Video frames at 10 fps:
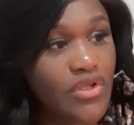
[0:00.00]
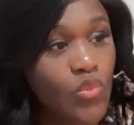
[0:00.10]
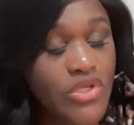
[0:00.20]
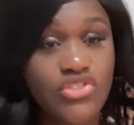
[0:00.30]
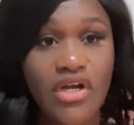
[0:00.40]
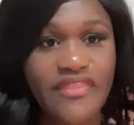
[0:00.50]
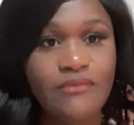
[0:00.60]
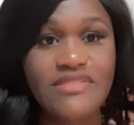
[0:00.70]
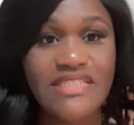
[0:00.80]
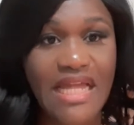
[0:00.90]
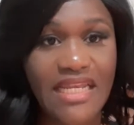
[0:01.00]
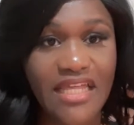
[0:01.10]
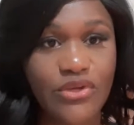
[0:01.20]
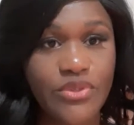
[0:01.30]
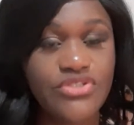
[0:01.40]
We taught them sign
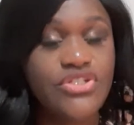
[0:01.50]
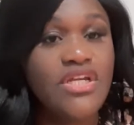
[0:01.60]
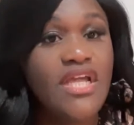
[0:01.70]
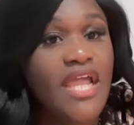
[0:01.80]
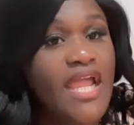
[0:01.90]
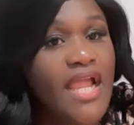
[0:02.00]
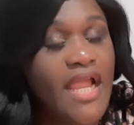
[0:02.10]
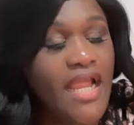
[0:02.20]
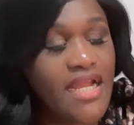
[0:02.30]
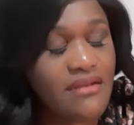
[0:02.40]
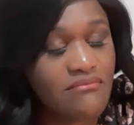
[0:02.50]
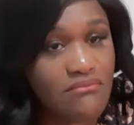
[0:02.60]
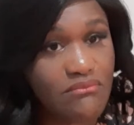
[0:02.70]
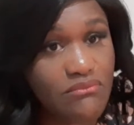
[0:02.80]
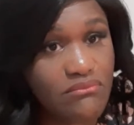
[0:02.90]
language.
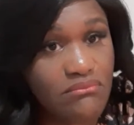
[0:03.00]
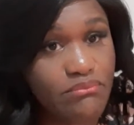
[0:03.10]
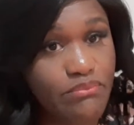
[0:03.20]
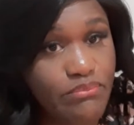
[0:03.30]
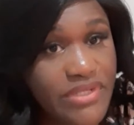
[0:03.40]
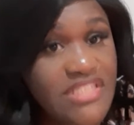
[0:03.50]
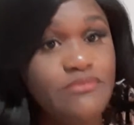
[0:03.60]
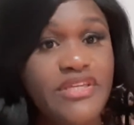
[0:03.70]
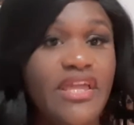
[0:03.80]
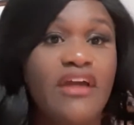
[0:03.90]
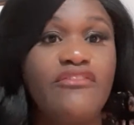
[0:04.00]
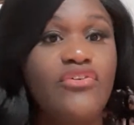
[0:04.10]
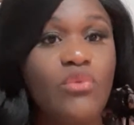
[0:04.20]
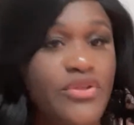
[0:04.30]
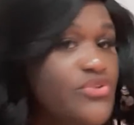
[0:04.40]
And please be
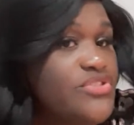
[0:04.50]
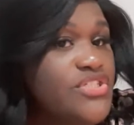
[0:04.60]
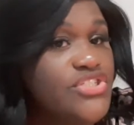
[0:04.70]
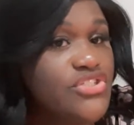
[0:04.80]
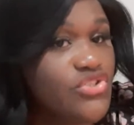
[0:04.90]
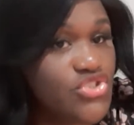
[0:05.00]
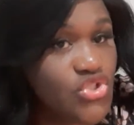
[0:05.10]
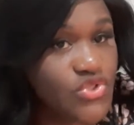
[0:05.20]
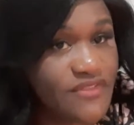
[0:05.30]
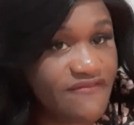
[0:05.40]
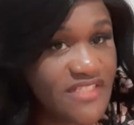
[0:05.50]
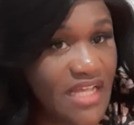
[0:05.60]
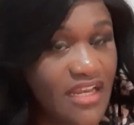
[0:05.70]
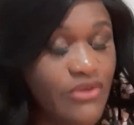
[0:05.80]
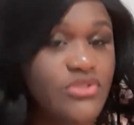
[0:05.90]
careful when you're teaching your children
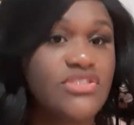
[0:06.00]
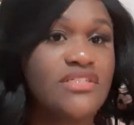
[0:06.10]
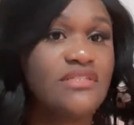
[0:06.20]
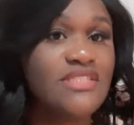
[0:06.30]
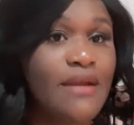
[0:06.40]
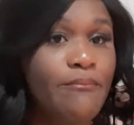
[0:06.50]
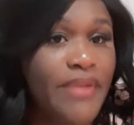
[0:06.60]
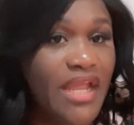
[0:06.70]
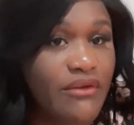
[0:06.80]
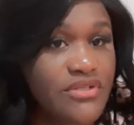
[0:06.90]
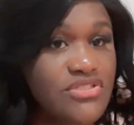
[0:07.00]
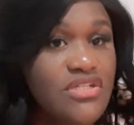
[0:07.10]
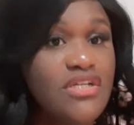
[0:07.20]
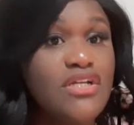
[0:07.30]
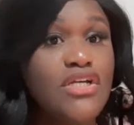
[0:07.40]
sign language. Sometimes parents
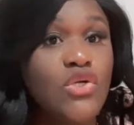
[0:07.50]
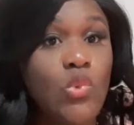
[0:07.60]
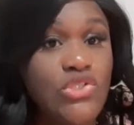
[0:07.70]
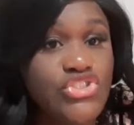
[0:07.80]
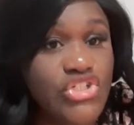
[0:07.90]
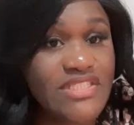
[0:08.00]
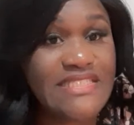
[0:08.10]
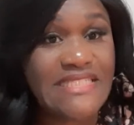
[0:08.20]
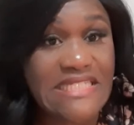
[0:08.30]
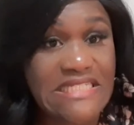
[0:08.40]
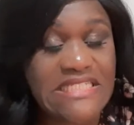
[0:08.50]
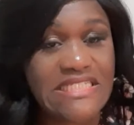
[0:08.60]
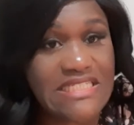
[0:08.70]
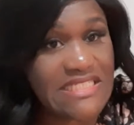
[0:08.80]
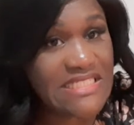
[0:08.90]
will just teach
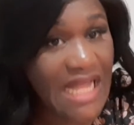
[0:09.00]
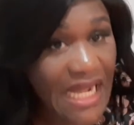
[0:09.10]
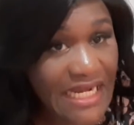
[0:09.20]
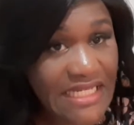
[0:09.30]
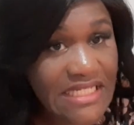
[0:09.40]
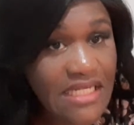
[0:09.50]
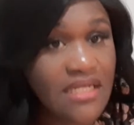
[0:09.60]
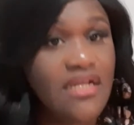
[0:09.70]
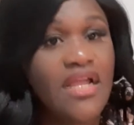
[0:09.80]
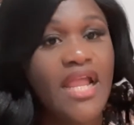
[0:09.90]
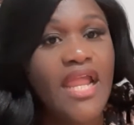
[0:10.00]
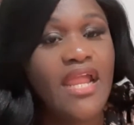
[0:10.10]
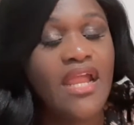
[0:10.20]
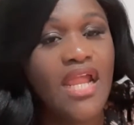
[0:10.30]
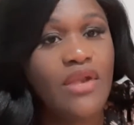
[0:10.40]
the sign,
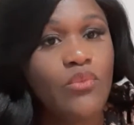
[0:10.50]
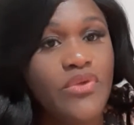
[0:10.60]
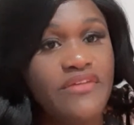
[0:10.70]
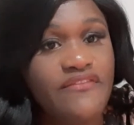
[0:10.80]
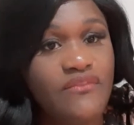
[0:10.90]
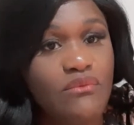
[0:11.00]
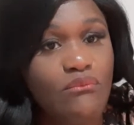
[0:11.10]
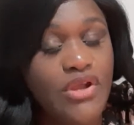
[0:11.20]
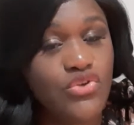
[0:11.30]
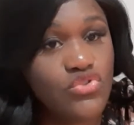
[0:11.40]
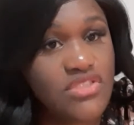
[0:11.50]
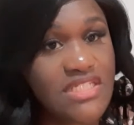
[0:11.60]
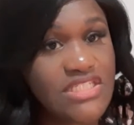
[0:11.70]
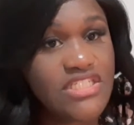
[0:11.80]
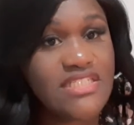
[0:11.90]
and when you're
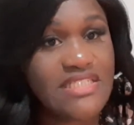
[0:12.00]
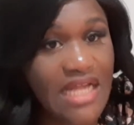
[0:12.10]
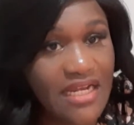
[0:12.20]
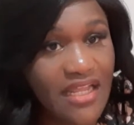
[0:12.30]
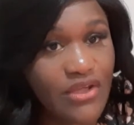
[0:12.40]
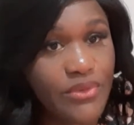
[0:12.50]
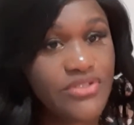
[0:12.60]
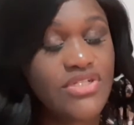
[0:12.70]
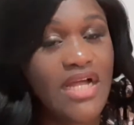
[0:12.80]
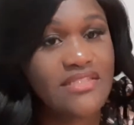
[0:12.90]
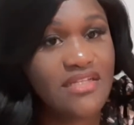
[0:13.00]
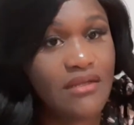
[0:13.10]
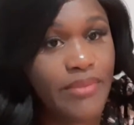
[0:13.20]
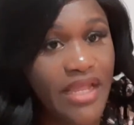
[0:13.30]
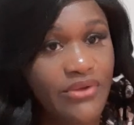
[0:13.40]
teaching sign language, I
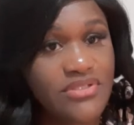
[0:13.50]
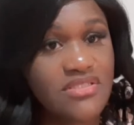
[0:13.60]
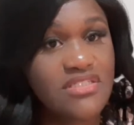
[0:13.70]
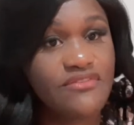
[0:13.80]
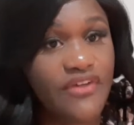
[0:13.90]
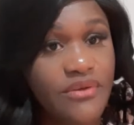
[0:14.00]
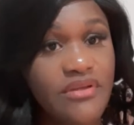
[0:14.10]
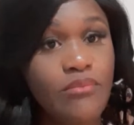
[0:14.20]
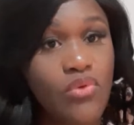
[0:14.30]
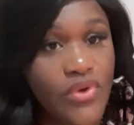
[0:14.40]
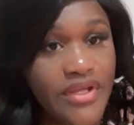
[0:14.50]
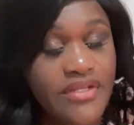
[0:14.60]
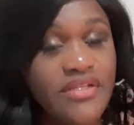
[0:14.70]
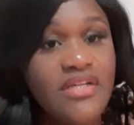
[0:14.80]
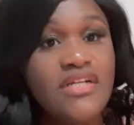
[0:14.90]
tell parents it's very
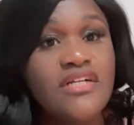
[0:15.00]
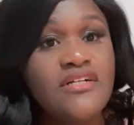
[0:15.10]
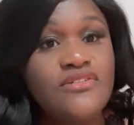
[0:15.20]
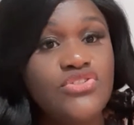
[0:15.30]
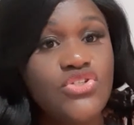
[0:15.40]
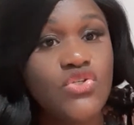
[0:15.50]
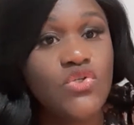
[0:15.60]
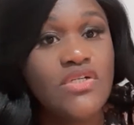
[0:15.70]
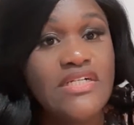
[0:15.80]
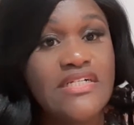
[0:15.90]
important to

* _TASK TO CARRY OUT_:
Transcribe all records verbatim, no pictures.

* _ANSWER SECTION_:
Video frames at 10 fps:
[0:00.00]
[0:00.10]
[0:00.20]
[0:00.30]
[0:00.40]
[0:00.50]
[0:00.60]
[0:00.70]
[0:00.80]
[0:00.90]
[0:01.00]
[0:01.10]
[0:01.20]
[0:01.30]
[0:01.40]
We taught them sign
[0:01.50]
[0:01.60]
[0:01.70]
[0:01.80]
[0:01.90]
[0:02.00]
[0:02.10]
[0:02.20]
[0:02.30]
[0:02.40]
[0:02.50]
[0:02.60]
[0:02.70]
[0:02.80]
[0:02.90]
language.
[0:03.00]
[0:03.10]
[0:03.20]
[0:03.30]
[0:03.40]
[0:03.50]
[0:03.60]
[0:03.70]
[0:03.80]
[0:03.90]
[0:04.00]
[0:04.10]
[0:04.20]
[0:04.30]
[0:04.40]
And please be
[0:04.50]
[0:04.60]
[0:04.70]
[0:04.80]
[0:04.90]
[0:05.00]
[0:05.10]
[0:05.20]
[0:05.30]
[0:05.40]
[0:05.50]
[0:05.60]
[0:05.70]
[0:05.80]
[0:05.90]
careful when you're teaching your children
[0:06.00]
[0:06.10]
[0:06.20]
[0:06.30]
[0:06.40]
[0:06.50]
[0:06.60]
[0:06.70]
[0:06.80]
[0:06.90]
[0:07.00]
[0:07.10]
[0:07.20]
[0:07.30]
[0:07.40]
sign language. Sometimes parents
[0:07.50]
[0:07.60]
[0:07.70]
[0:07.80]
[0:07.90]
[0:08.00]
[0:08.10]
[0:08.20]
[0:08.30]
[0:08.40]
[0:08.50]
[0:08.60]
[0:08.70]
[0:08.80]
[0:08.90]
will just teach
[0:09.00]
[0:09.10]
[0:09.20]
[0:09.30]
[0:09.40]
[0:09.50]
[0:09.60]
[0:09.70]
[0:09.80]
[0:09.90]
[0:10.00]
[0:10.10]
[0:10.20]
[0:10.30]
[0:10.40]
the sign,
[0:10.50]
[0:10.60]
[0:10.70]
[0:10.80]
[0:10.90]
[0:11.00]
[0:11.10]
[0:11.20]
[0:11.30]
[0:11.40]
[0:11.50]
[0:11.60]
[0:11.70]
[0:11.80]
[0:11.90]
and when you're
[0:12.00]
[0:12.10]
[0:12.20]
[0:12.30]
[0:12.40]
[0:12.50]
[0:12.60]
[0:12.70]
[0:12.80]
[0:12.90]
[0:13.00]
[0:13.10]
[0:13.20]
[0:13.30]
[0:13.40]
teaching sign language, I
[0:13.50]
[0:13.60]
[0:13.70]
[0:13.80]
[0:13.90]
[0:14.00]
[0:14.10]
[0:14.20]
[0:14.30]
[0:14.40]
[0:14.50]
[0:14.60]
[0:14.70]
[0:14.80]
[0:14.90]
tell parents it's very
[0:15.00]
[0:15.10]
[0:15.20]
[0:15.30]
[0:15.40]
[0:15.50]
[0:15.60]
[0:15.70]
[0:15.80]
[0:15.90]
important to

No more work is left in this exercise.